(Data records)

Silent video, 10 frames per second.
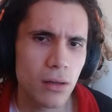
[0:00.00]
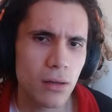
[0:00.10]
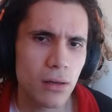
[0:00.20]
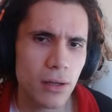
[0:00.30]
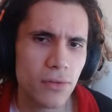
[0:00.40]

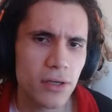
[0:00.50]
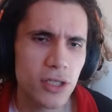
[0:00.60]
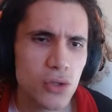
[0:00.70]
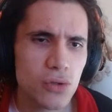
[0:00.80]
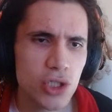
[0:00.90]
the
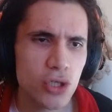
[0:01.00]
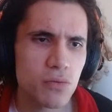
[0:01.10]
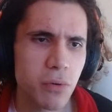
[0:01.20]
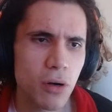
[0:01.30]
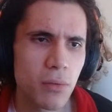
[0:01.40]
huge
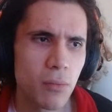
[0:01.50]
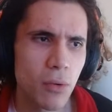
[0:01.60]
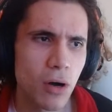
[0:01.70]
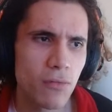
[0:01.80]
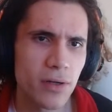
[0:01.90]
problem
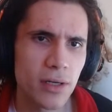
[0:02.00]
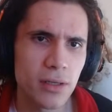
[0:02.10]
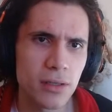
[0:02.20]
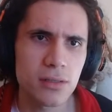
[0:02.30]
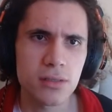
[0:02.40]
of it
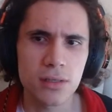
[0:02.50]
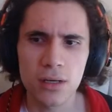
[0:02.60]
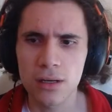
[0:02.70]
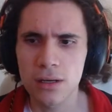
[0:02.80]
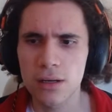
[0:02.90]
is,
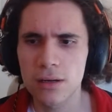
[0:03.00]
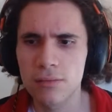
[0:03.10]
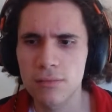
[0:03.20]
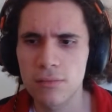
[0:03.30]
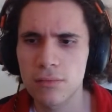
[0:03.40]
let's
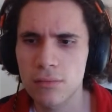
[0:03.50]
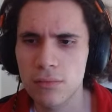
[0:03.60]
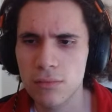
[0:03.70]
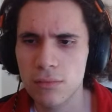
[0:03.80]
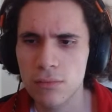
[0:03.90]

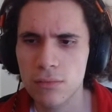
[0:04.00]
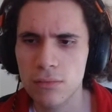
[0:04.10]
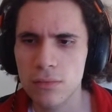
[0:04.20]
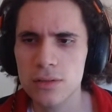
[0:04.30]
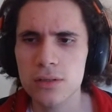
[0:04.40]

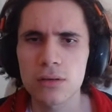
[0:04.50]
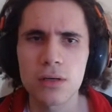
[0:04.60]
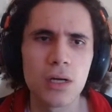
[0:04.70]
go.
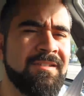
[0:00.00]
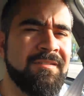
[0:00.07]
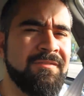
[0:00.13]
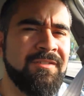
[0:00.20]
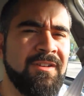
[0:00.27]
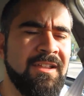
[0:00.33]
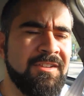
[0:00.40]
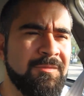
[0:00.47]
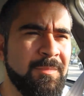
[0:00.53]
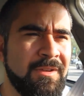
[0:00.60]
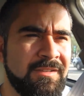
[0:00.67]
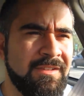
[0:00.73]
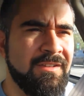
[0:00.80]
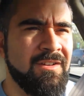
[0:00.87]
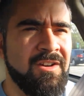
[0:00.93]
didn't feel like
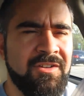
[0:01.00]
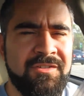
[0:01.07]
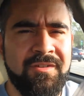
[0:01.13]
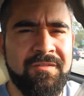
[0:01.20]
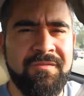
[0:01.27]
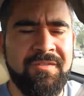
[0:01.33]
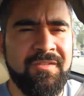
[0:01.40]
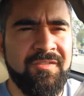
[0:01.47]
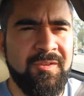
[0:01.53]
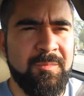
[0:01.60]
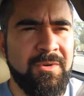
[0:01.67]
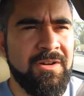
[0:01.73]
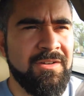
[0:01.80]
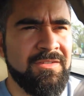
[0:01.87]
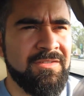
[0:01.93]
spending 150
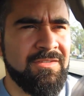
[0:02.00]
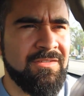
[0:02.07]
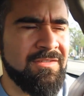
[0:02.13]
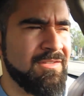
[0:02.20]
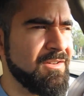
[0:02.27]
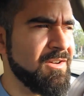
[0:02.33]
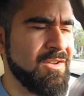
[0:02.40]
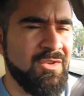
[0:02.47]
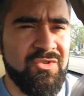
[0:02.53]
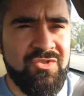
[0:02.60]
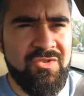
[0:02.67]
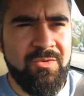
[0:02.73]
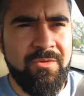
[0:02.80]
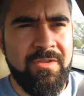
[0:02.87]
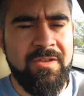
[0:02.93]
bucks on a
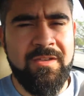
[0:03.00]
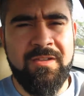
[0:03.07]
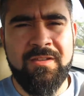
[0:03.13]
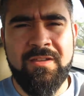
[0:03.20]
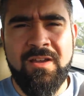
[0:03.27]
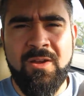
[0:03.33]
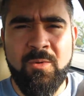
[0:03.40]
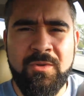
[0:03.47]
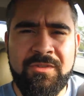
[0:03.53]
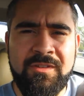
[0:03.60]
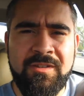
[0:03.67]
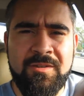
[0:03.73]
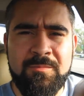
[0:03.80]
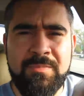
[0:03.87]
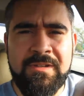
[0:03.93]
shoe that I
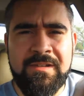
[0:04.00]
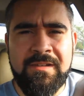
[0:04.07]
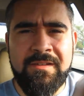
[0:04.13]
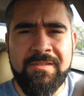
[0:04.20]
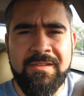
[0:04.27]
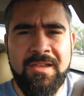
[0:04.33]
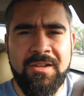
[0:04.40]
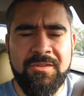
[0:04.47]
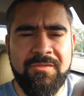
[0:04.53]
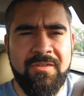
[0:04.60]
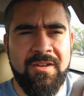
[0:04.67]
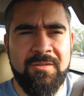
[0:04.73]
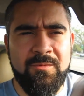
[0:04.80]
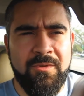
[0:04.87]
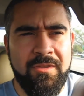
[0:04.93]
wasn't completely
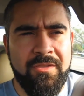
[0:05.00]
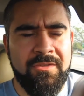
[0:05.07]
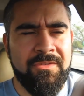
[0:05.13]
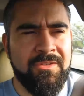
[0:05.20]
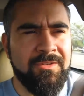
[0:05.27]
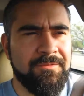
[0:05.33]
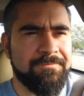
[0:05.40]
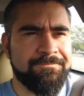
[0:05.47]
satisfied with. So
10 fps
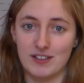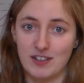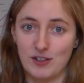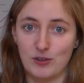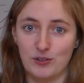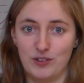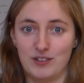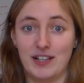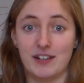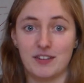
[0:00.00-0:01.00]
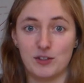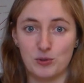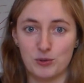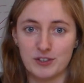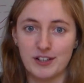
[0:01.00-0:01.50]
The stakeholders liked the
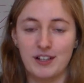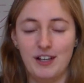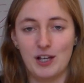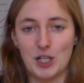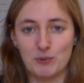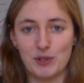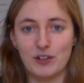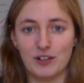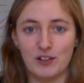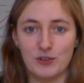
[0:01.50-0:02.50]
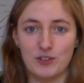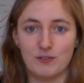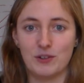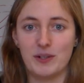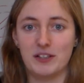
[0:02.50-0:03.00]
tools and we got loads
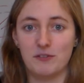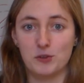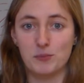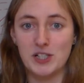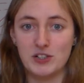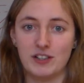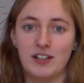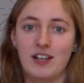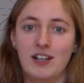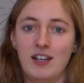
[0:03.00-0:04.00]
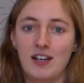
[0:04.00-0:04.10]
of great information.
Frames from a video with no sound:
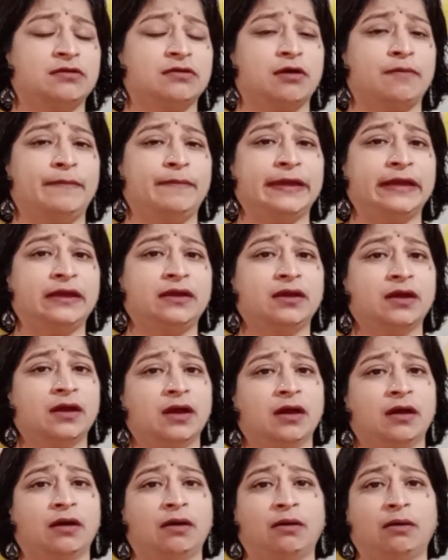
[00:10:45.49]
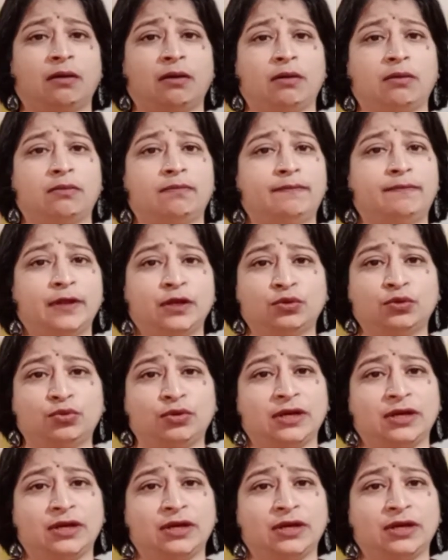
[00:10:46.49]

a big balloon.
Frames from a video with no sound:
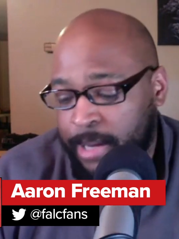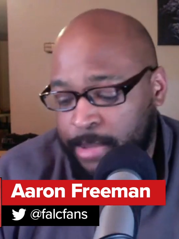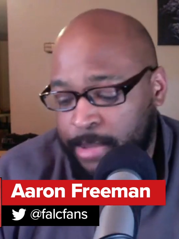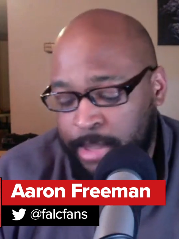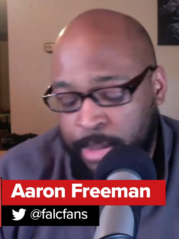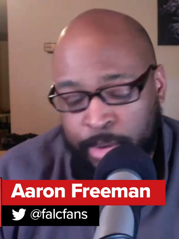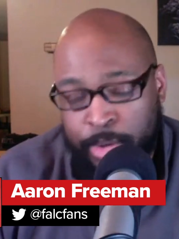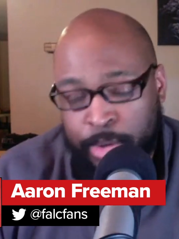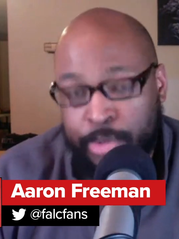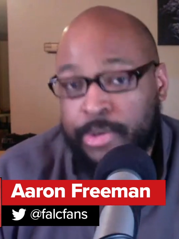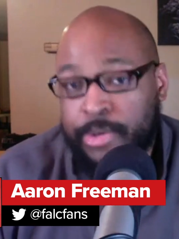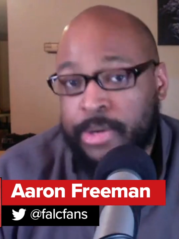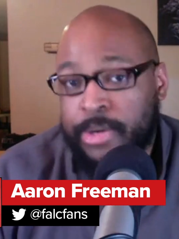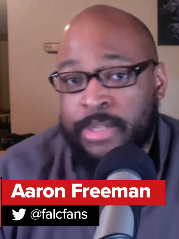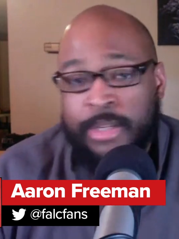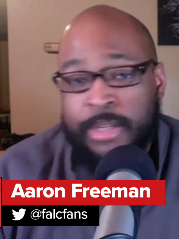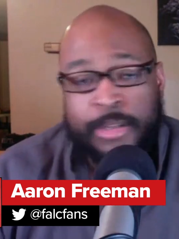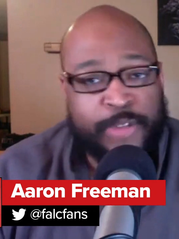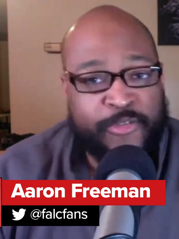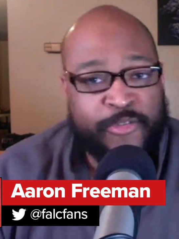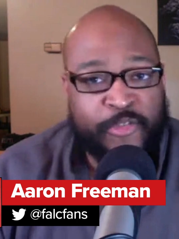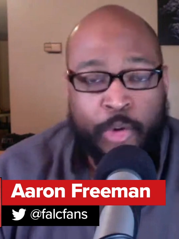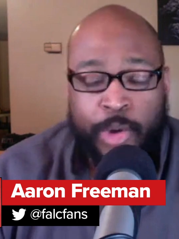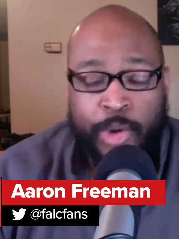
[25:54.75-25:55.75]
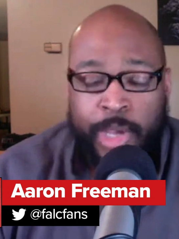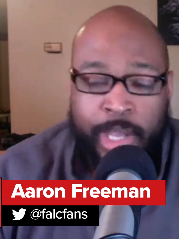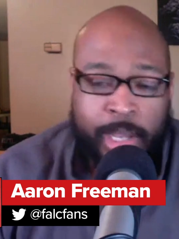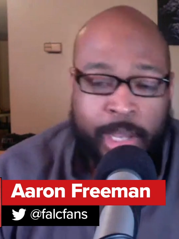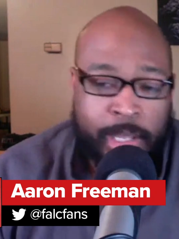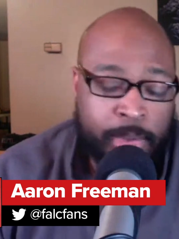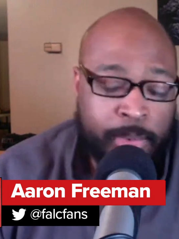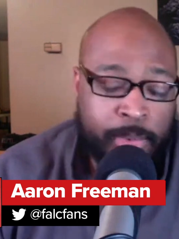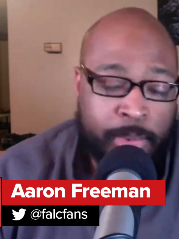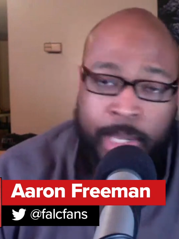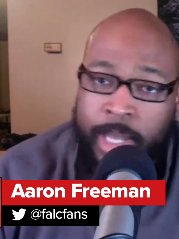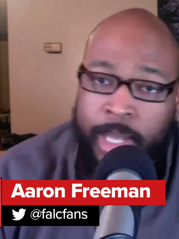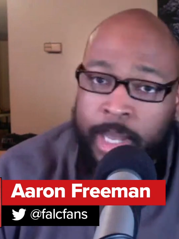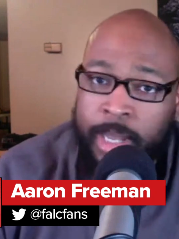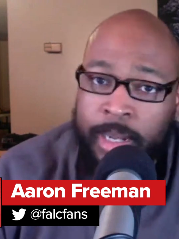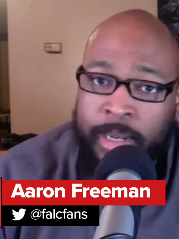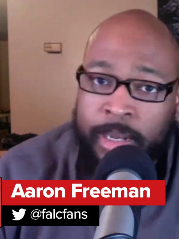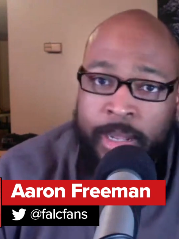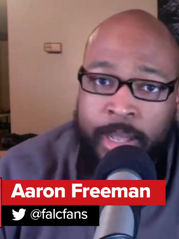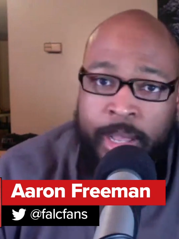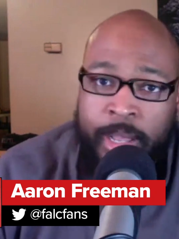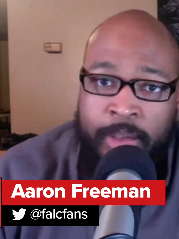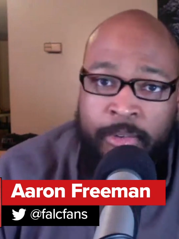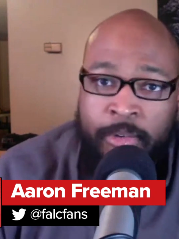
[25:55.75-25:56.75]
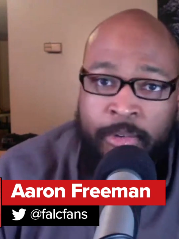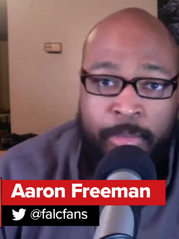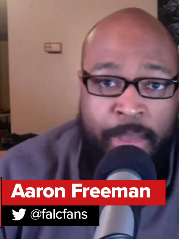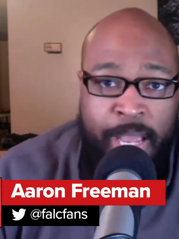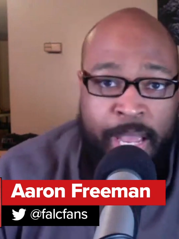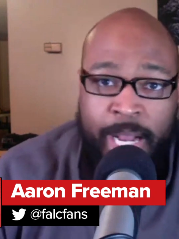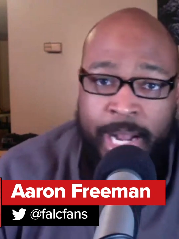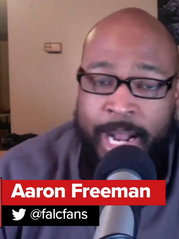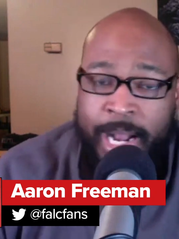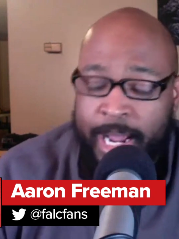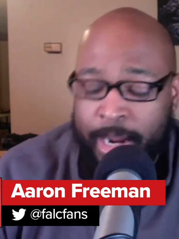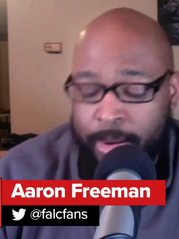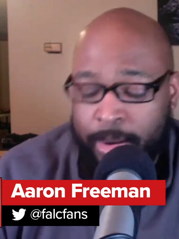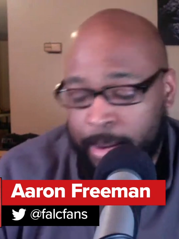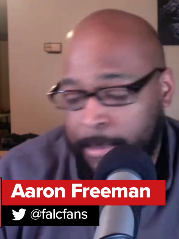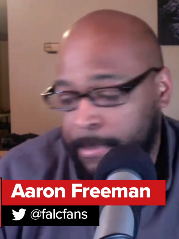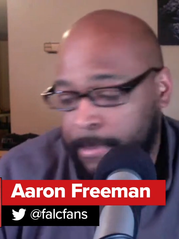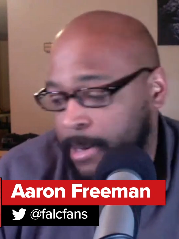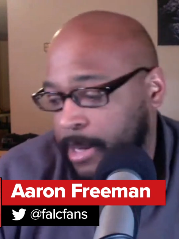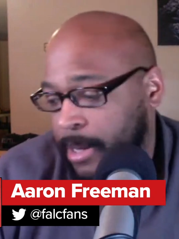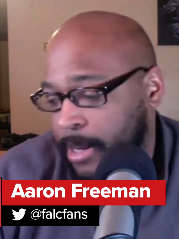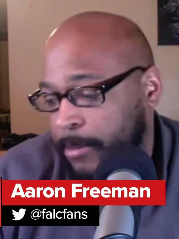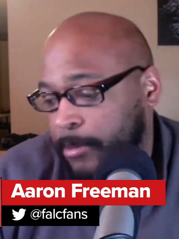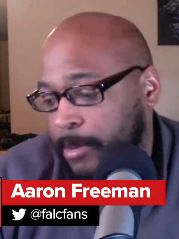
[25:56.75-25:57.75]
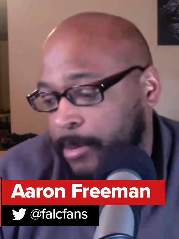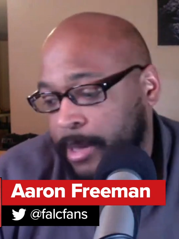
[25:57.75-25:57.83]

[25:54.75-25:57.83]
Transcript: So kudos to Foye Oluokun for making that great play.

Work required: Apart from the pictures, repeat the data above exactly.

Solution to this task:
Silent video, 10 frames per second.
[0:00.00]
[0:00.10]
[0:00.20]
[0:00.30]
[0:00.40]

[0:00.50]
[0:00.60]
[0:00.70]
[0:00.80]
[0:00.90]
the
[0:01.00]
[0:01.10]
[0:01.20]
[0:01.30]
[0:01.40]
huge
[0:01.50]
[0:01.60]
[0:01.70]
[0:01.80]
[0:01.90]
problem
[0:02.00]
[0:02.10]
[0:02.20]
[0:02.30]
[0:02.40]
of it
[0:02.50]
[0:02.60]
[0:02.70]
[0:02.80]
[0:02.90]
is,
[0:03.00]
[0:03.10]
[0:03.20]
[0:03.30]
[0:03.40]
let's
[0:03.50]
[0:03.60]
[0:03.70]
[0:03.80]
[0:03.90]

[0:04.00]
[0:04.10]
[0:04.20]
[0:04.30]
[0:04.40]

[0:04.50]
[0:04.60]
[0:04.70]
go.
[0:00.00]
[0:00.07]
[0:00.13]
[0:00.20]
[0:00.27]
[0:00.33]
[0:00.40]
[0:00.47]
[0:00.53]
[0:00.60]
[0:00.67]
[0:00.73]
[0:00.80]
[0:00.87]
[0:00.93]
didn't feel like
[0:01.00]
[0:01.07]
[0:01.13]
[0:01.20]
[0:01.27]
[0:01.33]
[0:01.40]
[0:01.47]
[0:01.53]
[0:01.60]
[0:01.67]
[0:01.73]
[0:01.80]
[0:01.87]
[0:01.93]
spending 150
[0:02.00]
[0:02.07]
[0:02.13]
[0:02.20]
[0:02.27]
[0:02.33]
[0:02.40]
[0:02.47]
[0:02.53]
[0:02.60]
[0:02.67]
[0:02.73]
[0:02.80]
[0:02.87]
[0:02.93]
bucks on a
[0:03.00]
[0:03.07]
[0:03.13]
[0:03.20]
[0:03.27]
[0:03.33]
[0:03.40]
[0:03.47]
[0:03.53]
[0:03.60]
[0:03.67]
[0:03.73]
[0:03.80]
[0:03.87]
[0:03.93]
shoe that I
[0:04.00]
[0:04.07]
[0:04.13]
[0:04.20]
[0:04.27]
[0:04.33]
[0:04.40]
[0:04.47]
[0:04.53]
[0:04.60]
[0:04.67]
[0:04.73]
[0:04.80]
[0:04.87]
[0:04.93]
wasn't completely
[0:05.00]
[0:05.07]
[0:05.13]
[0:05.20]
[0:05.27]
[0:05.33]
[0:05.40]
[0:05.47]
satisfied with. So
10 fps
[0:00.00-0:01.00]
[0:01.00-0:01.50]
The stakeholders liked the
[0:01.50-0:02.50]
[0:02.50-0:03.00]
tools and we got loads
[0:03.00-0:04.00]
[0:04.00-0:04.10]
of great information.
Frames from a video with no sound:
[00:10:45.49]
[00:10:46.49]

a big balloon.
Frames from a video with no sound:
[25:54.75-25:55.75]
[25:55.75-25:56.75]
[25:56.75-25:57.75]
[25:57.75-25:57.83]

[25:54.75-25:57.83]
Transcript: So kudos to Foye Oluokun for making that great play.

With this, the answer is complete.